— TASK —
Output, word for word, the lines of this listing that fall between the line with "(0.90 s to 1.20 s)" and the line with "Verbatim transcript: You're", counting both of those lines, and no others.

— INFORMATION SUPPLIED —
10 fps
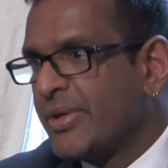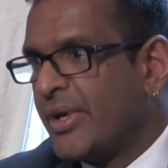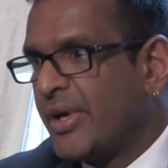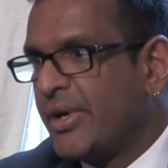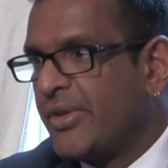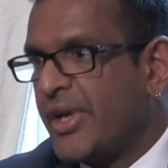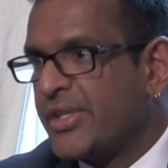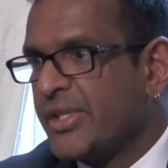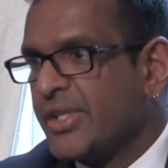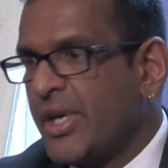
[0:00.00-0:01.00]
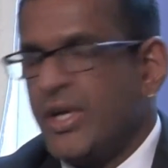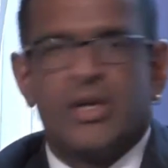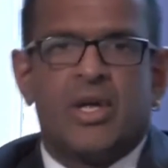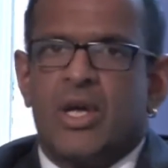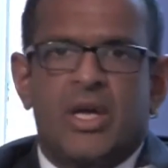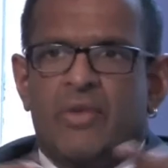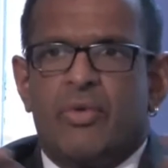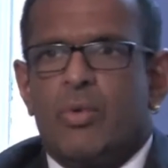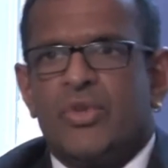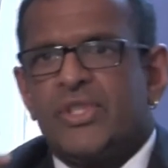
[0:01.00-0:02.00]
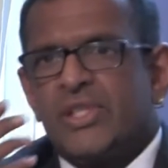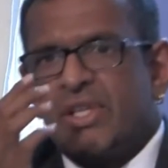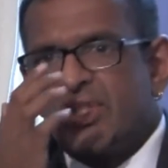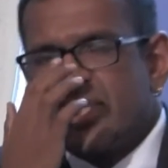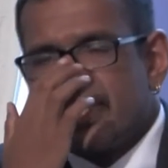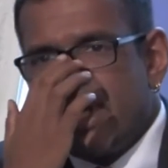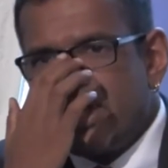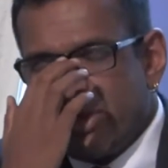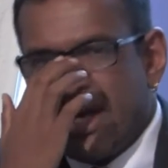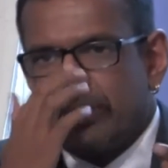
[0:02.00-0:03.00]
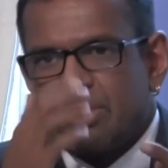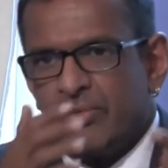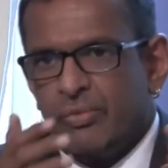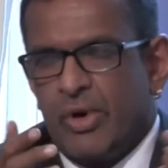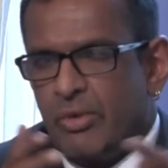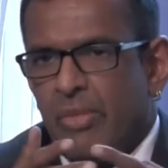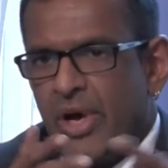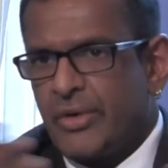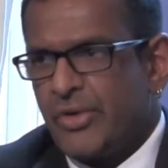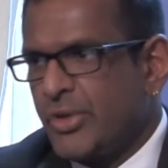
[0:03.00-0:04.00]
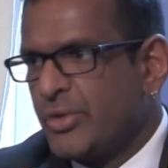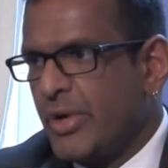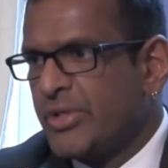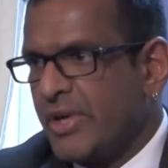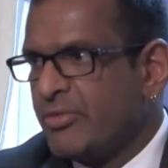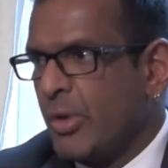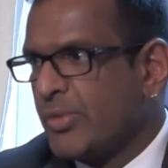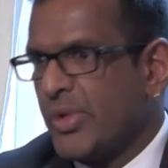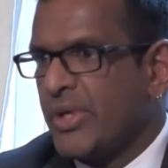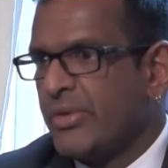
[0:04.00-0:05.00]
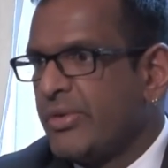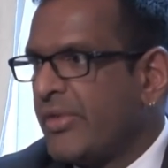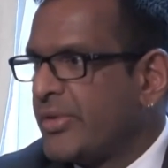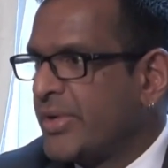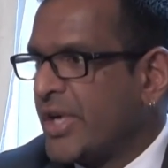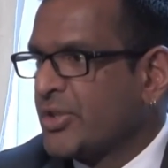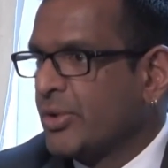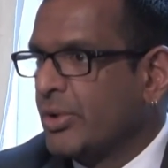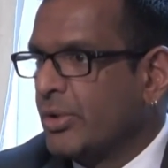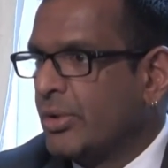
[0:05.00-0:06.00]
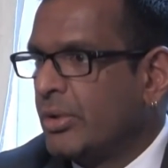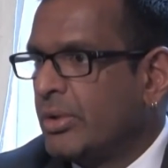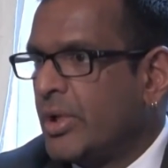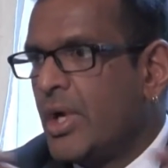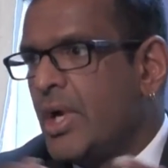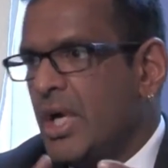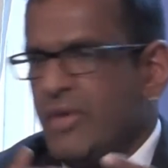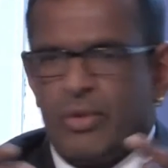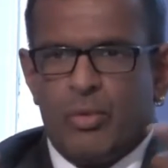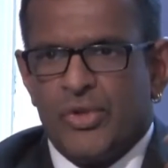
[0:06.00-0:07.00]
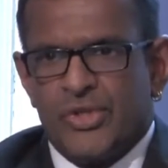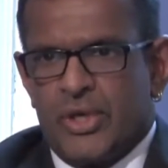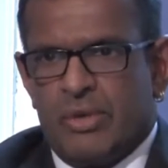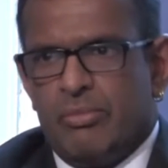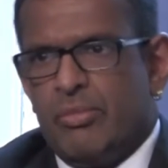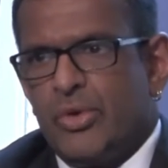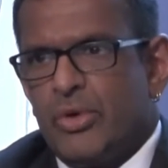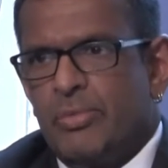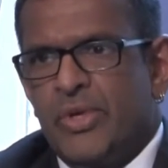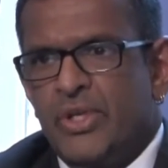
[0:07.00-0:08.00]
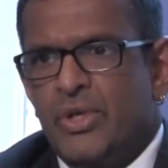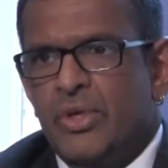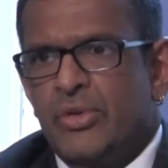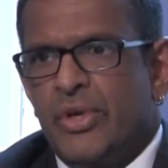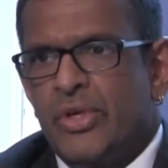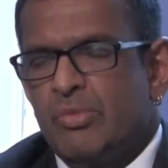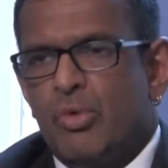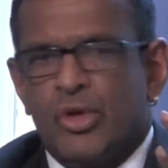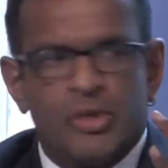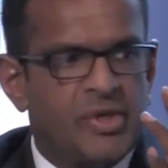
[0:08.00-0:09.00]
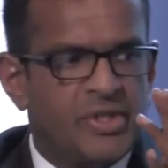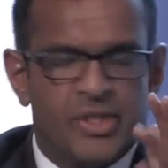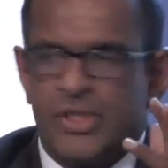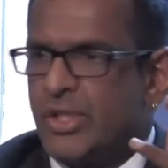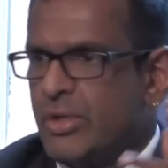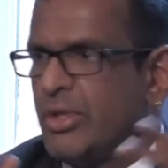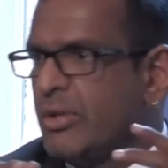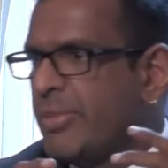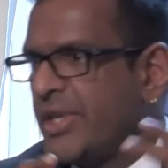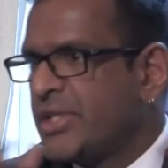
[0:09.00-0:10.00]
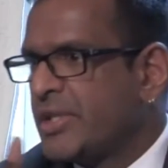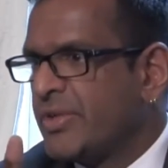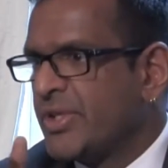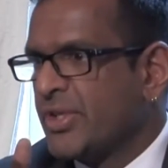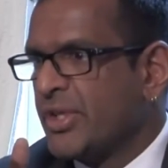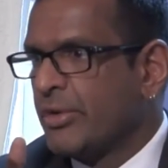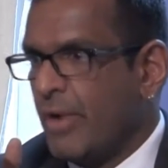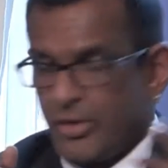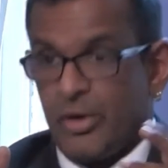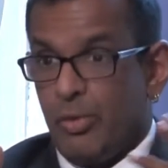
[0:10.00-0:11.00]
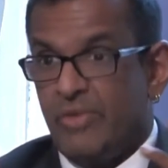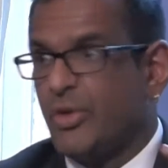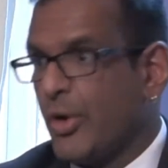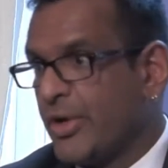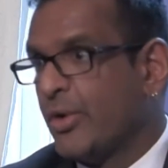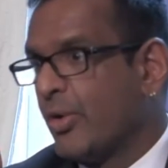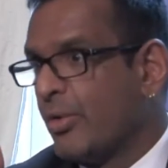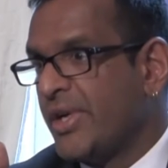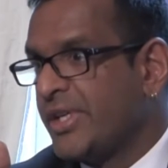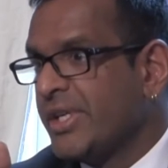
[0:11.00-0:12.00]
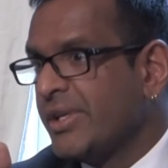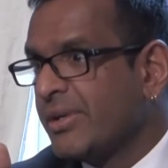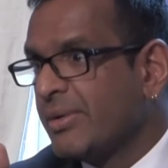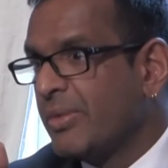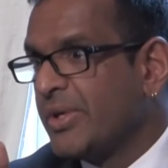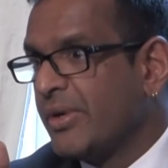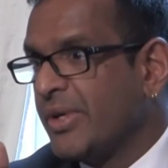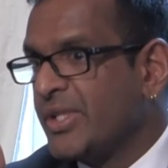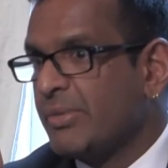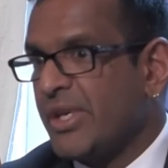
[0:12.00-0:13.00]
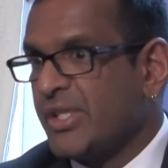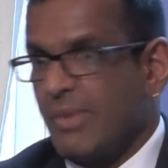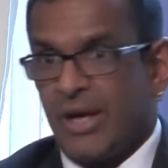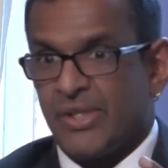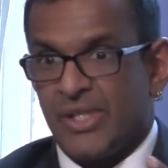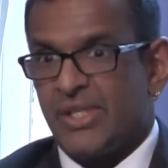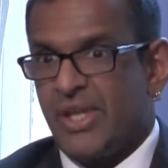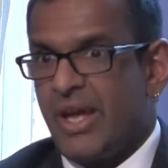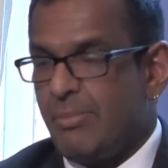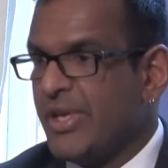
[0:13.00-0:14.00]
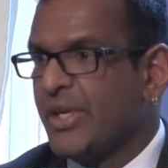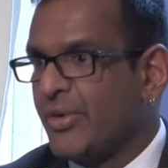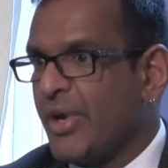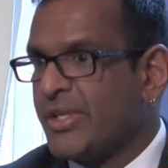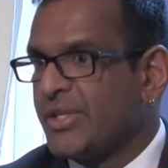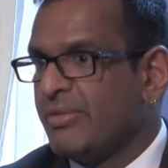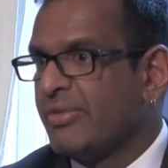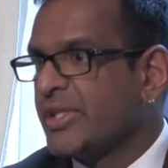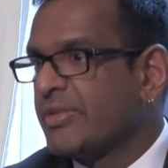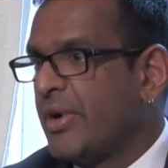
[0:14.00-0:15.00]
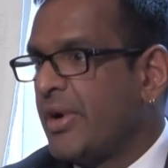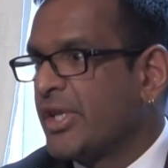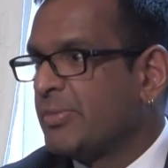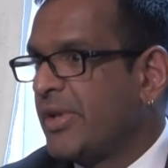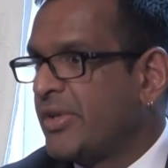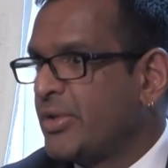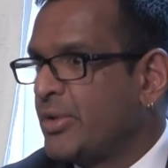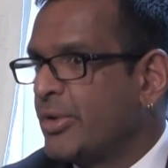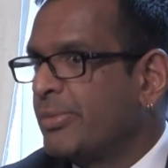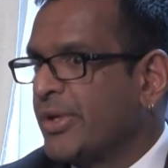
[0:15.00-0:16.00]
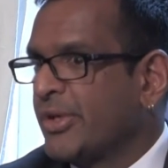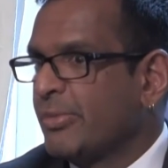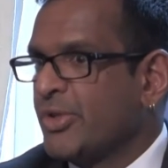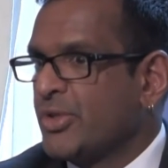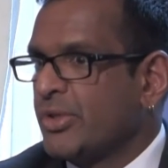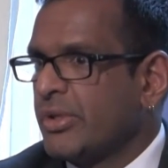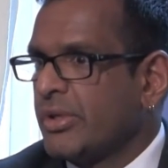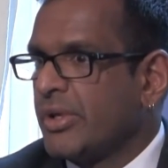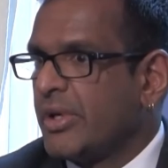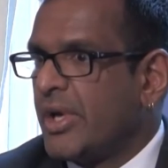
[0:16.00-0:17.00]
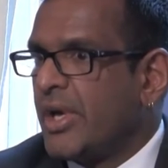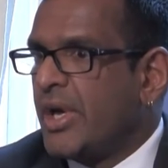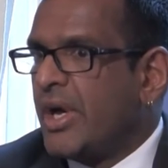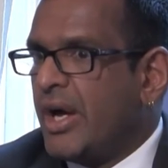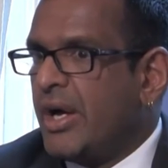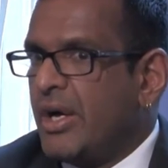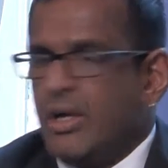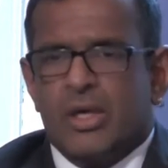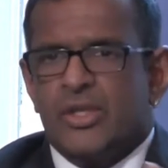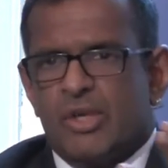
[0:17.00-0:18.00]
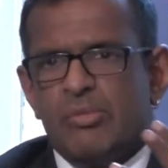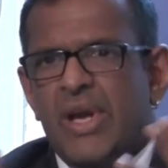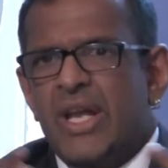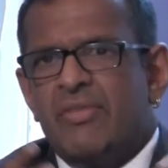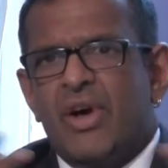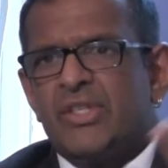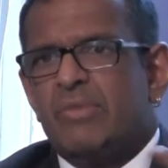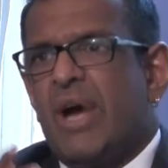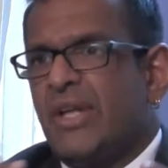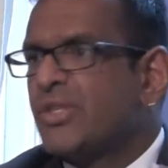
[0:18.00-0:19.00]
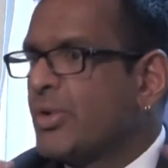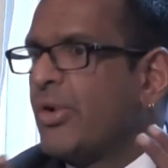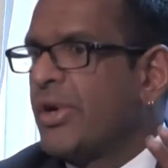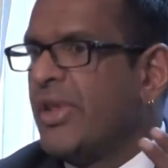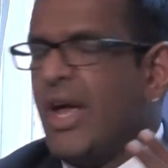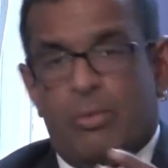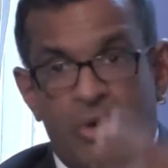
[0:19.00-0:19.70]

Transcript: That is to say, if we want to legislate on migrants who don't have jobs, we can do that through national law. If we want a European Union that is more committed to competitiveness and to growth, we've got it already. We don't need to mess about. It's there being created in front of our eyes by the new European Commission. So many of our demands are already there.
...
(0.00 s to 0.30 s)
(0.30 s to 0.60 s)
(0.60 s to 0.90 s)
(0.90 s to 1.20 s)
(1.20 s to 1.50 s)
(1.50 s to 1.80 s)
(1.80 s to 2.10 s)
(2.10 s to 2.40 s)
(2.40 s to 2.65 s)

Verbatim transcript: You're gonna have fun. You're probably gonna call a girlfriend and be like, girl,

— EXERCISE RESPONSE —
(0.90 s to 1.20 s)
(1.20 s to 1.50 s)
(1.50 s to 1.80 s)
(1.80 s to 2.10 s)
(2.10 s to 2.40 s)
(2.40 s to 2.65 s)

Verbatim transcript: You're gonna have fun. You're probably gonna call a girlfriend and be like, girl,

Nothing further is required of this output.